Come si può capire, due brani nei quali il colore degli archi è l’elemento fondamentale, restituito con efficace concentrazione e notevoli gradazioni timbriche dagli strumentisti della Oto, al netto delle ben note problematiche dell’acustica del Teatro Comunale.
La serata è proseguita con le ottocentesche divagazioni di Edvar Grieg sulla musica dell’era barocca, immortalate nella nota ma forse sopravvalutata Holberg Suite, che si trastulla fra Sarabande, Gavotte e Rigaudon più come occasione di brillantezza ritmica che con autentica consapevolezza stilistica. In ogni caso, un altro riscontro per il buon lavoro sull’insieme condotto da Boccadoro, che ha ottenuto risposte senza incertezze dalla formazione olimpica.

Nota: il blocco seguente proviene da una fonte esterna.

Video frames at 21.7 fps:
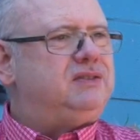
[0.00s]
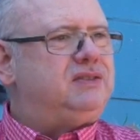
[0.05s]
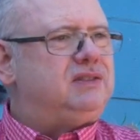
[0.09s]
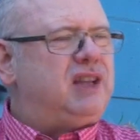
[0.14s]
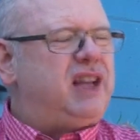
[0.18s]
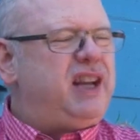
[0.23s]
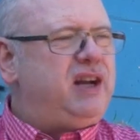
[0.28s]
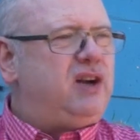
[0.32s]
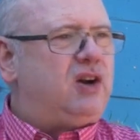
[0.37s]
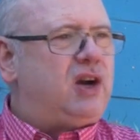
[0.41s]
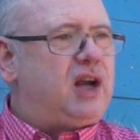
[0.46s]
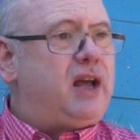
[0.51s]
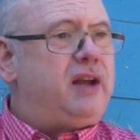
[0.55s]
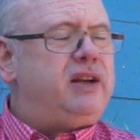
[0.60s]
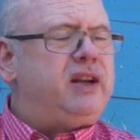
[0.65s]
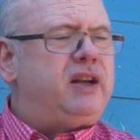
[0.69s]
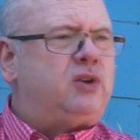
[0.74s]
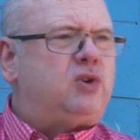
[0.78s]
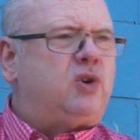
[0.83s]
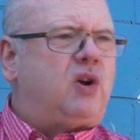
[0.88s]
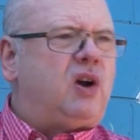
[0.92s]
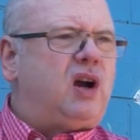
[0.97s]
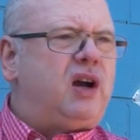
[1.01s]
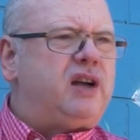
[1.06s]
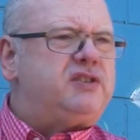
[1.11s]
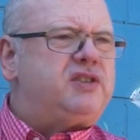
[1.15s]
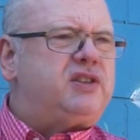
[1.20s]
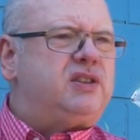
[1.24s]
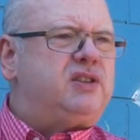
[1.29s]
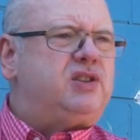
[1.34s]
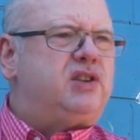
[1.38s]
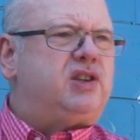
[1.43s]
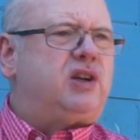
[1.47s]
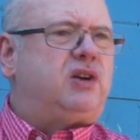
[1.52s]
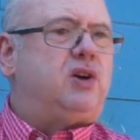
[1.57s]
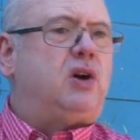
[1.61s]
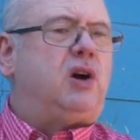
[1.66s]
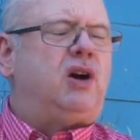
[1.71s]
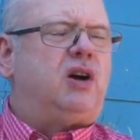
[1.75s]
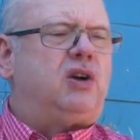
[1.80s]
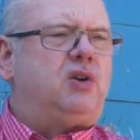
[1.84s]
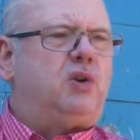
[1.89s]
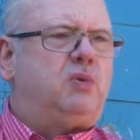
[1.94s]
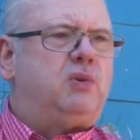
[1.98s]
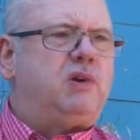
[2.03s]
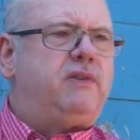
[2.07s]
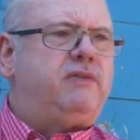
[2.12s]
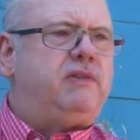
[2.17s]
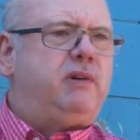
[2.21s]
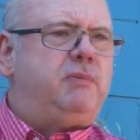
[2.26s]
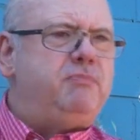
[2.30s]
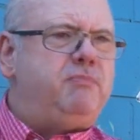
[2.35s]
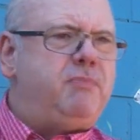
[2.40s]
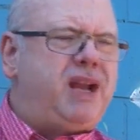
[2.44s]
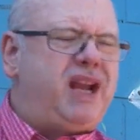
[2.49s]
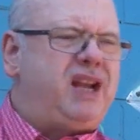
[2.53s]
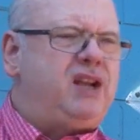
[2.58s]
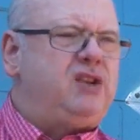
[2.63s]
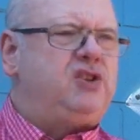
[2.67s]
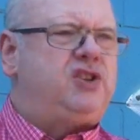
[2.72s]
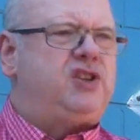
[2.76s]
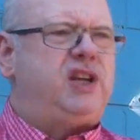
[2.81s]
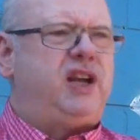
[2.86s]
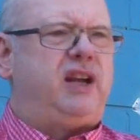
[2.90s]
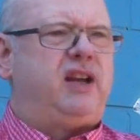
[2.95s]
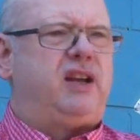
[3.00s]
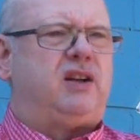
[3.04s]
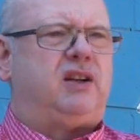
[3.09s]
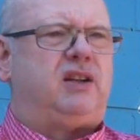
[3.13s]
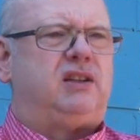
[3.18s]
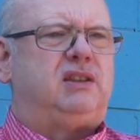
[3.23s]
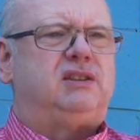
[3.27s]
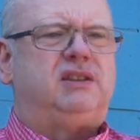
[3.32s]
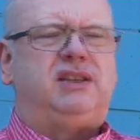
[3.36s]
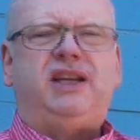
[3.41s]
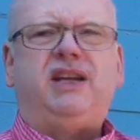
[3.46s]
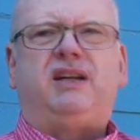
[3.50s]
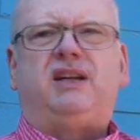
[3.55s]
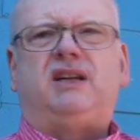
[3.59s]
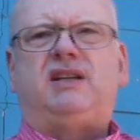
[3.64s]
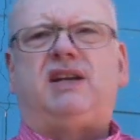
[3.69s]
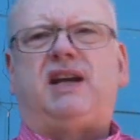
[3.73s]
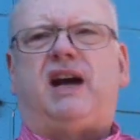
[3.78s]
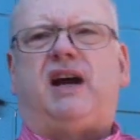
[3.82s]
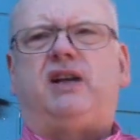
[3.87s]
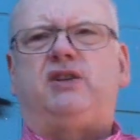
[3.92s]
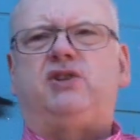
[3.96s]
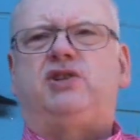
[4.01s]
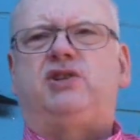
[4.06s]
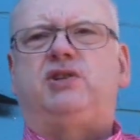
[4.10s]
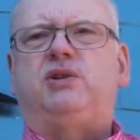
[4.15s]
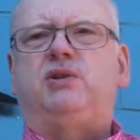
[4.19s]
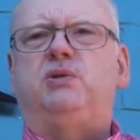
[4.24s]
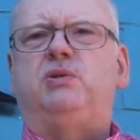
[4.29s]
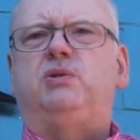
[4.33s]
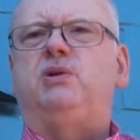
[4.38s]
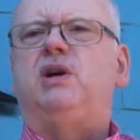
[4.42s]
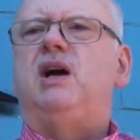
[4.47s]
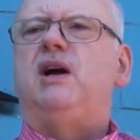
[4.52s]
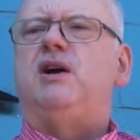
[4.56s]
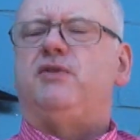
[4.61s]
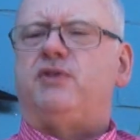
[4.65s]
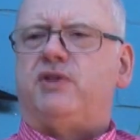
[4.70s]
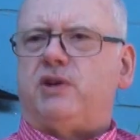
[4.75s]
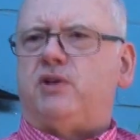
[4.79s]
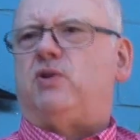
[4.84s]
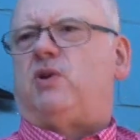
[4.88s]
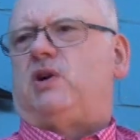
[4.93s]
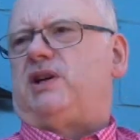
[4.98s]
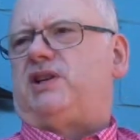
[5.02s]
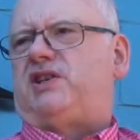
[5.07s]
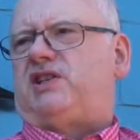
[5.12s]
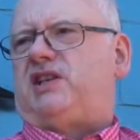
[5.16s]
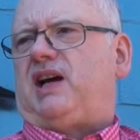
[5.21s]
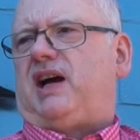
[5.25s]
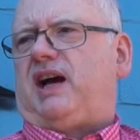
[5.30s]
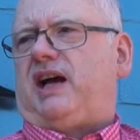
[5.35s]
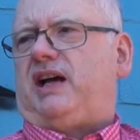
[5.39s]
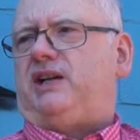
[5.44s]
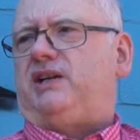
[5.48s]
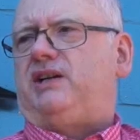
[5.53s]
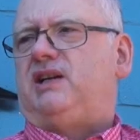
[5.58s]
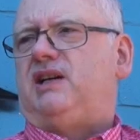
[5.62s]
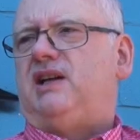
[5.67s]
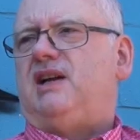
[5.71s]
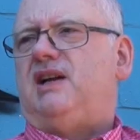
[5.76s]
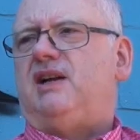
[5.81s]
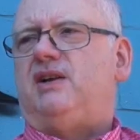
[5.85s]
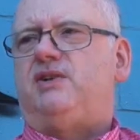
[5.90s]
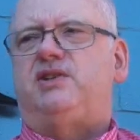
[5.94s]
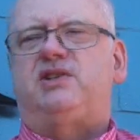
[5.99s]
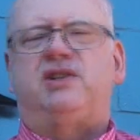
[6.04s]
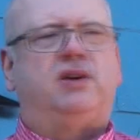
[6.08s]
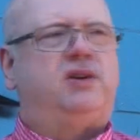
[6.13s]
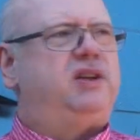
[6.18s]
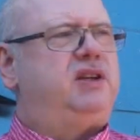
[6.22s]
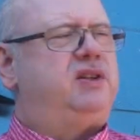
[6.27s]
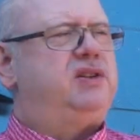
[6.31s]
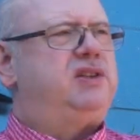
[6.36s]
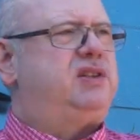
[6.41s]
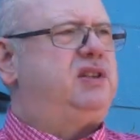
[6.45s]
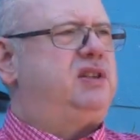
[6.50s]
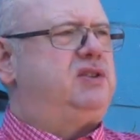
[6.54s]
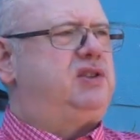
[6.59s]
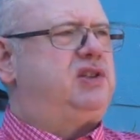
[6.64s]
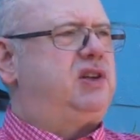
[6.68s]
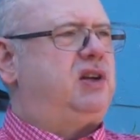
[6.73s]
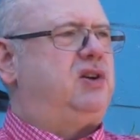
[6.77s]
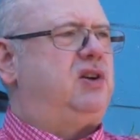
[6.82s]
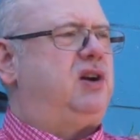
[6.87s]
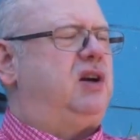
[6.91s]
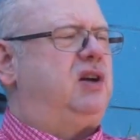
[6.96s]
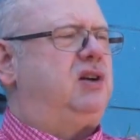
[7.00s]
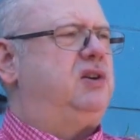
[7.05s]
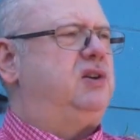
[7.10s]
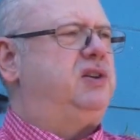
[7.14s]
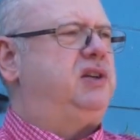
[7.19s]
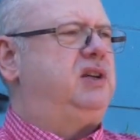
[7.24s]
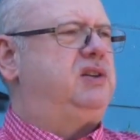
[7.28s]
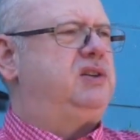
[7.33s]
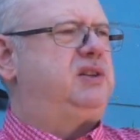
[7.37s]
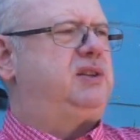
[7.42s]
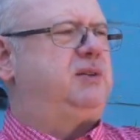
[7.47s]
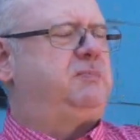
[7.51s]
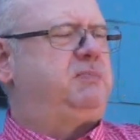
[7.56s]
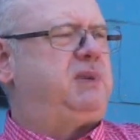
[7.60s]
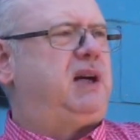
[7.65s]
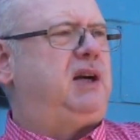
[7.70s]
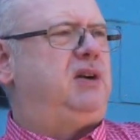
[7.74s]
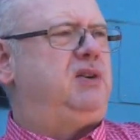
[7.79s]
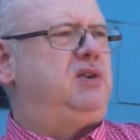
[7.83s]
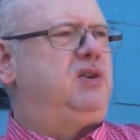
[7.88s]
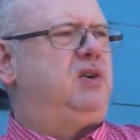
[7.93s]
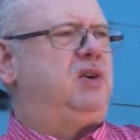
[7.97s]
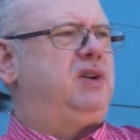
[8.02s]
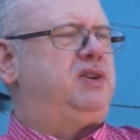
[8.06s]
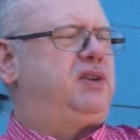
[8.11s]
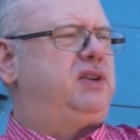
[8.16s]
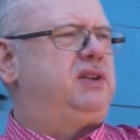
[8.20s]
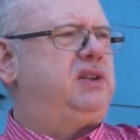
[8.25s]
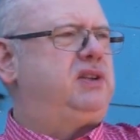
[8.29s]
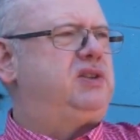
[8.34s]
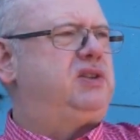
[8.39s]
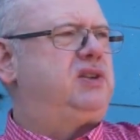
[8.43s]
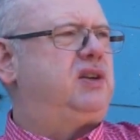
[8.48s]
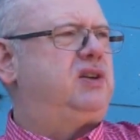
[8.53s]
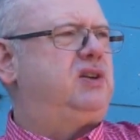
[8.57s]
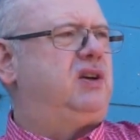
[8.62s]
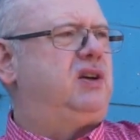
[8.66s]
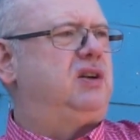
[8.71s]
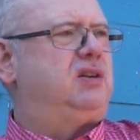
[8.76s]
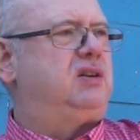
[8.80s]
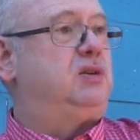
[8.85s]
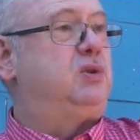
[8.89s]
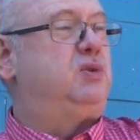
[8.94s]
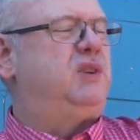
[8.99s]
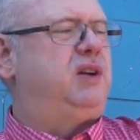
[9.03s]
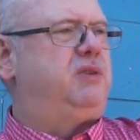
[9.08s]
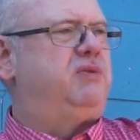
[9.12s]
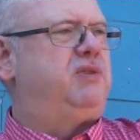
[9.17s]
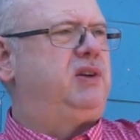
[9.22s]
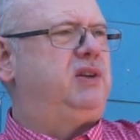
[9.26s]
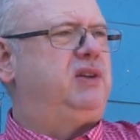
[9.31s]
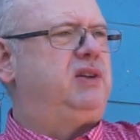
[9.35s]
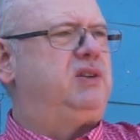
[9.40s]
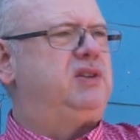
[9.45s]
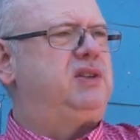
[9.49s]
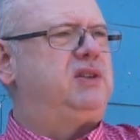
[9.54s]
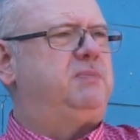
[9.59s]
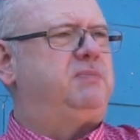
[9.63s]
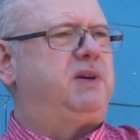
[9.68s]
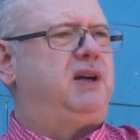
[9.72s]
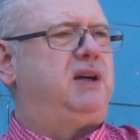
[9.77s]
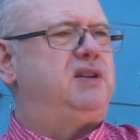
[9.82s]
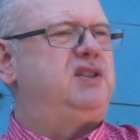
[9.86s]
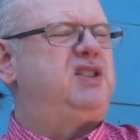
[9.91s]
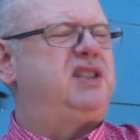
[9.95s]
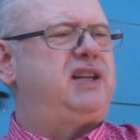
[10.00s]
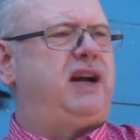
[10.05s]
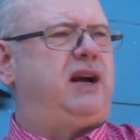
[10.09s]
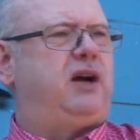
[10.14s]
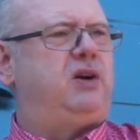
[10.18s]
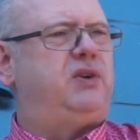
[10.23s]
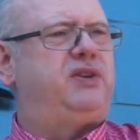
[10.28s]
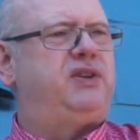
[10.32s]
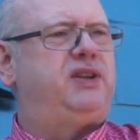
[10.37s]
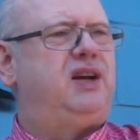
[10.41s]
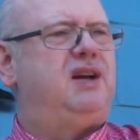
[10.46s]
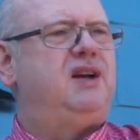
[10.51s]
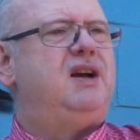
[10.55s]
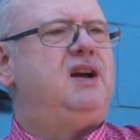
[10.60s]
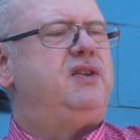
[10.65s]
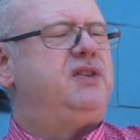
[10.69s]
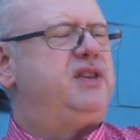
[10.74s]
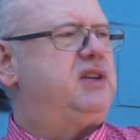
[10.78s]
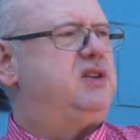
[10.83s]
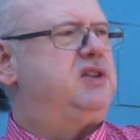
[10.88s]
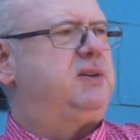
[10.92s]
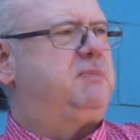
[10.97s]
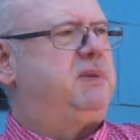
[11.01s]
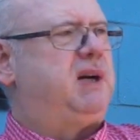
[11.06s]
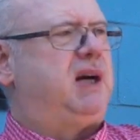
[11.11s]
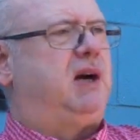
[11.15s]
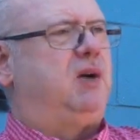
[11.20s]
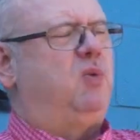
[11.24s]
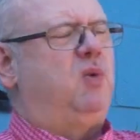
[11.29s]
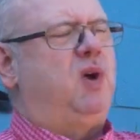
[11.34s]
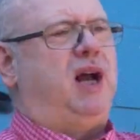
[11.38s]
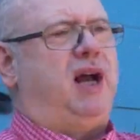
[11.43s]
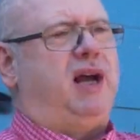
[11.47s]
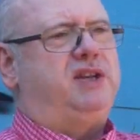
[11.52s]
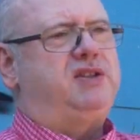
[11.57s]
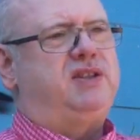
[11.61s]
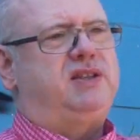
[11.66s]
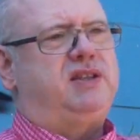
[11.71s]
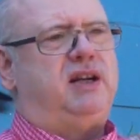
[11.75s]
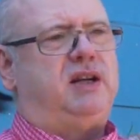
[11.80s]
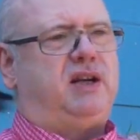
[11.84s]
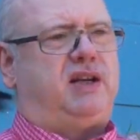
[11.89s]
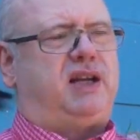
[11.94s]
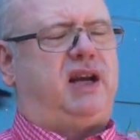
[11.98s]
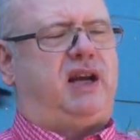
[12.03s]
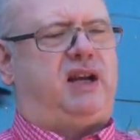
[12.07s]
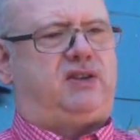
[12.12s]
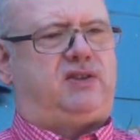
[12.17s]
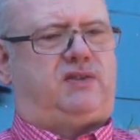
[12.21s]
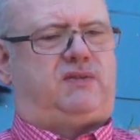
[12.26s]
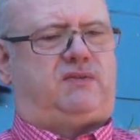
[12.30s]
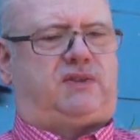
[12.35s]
later on it crossed the Chicago River main channel and it got to the north side. So there's in Chicago, there's the part north of the Chicago River, there's the part south, there's the part west, and it got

Il singolare divagare fra stili ed epoche diverse della serata è giunto infine alla sintesi, che tale era all’epoca sua e tale rimane ancor oggi, realizzata dal genio mozartiano. In programma c’era il Concerto per pianoforte K. 271, sbalorditivo capolavoro dei vent’anni che conduce gli ascoltatori direttamente nel clima sonoro, a suo modo teatrale, che solo le ultime composizioni del genere raggiungeranno. Ne è stato impeccabile interprete – a fianco di un’Orchestra del Teatro Olimpico che si è proposta con la naturalezza di chi ritrova un autore favorito – il pianista veneziano Alessandro Taverna, convincente non soltanto per il tocco, sempre misurato, brillante e preciso, ma anche per l’eleganza del fraseggio, meditato ed elegantemente chiaroscurale. Il tutto a definire un suono di poetica leggerezza, capace di rendere bene l’esultanza virtuosistica dei due movimenti rapidi ma anche la profonda introspezione del meraviglioso Andantino in Do minore. Lettura di salda impronta classicistica – le sue radici sembrano essere nel magistero di Alfred Brendel – ma anche di forte efficacia coloristica e di notevole virtuosismo digitale (affascinante il rilievo della mano sinistra), che non abbandona mai un impeccabile equilibrio ma al suo interno trova sfumature molteplici e avvincenti.
Calorosi applausi alla fine, e per bis un omaggio a un grande dell’interpretazione mozartiana, Friedrich Gulda: il frammento dal suo “Play piano play” si avvicina per ritmo e armonie alla sprezzatura jazzistica così amata dal pianista austriaco, ma è allo stesso tempo una sorta di affascinante Toccata alla maniera antica.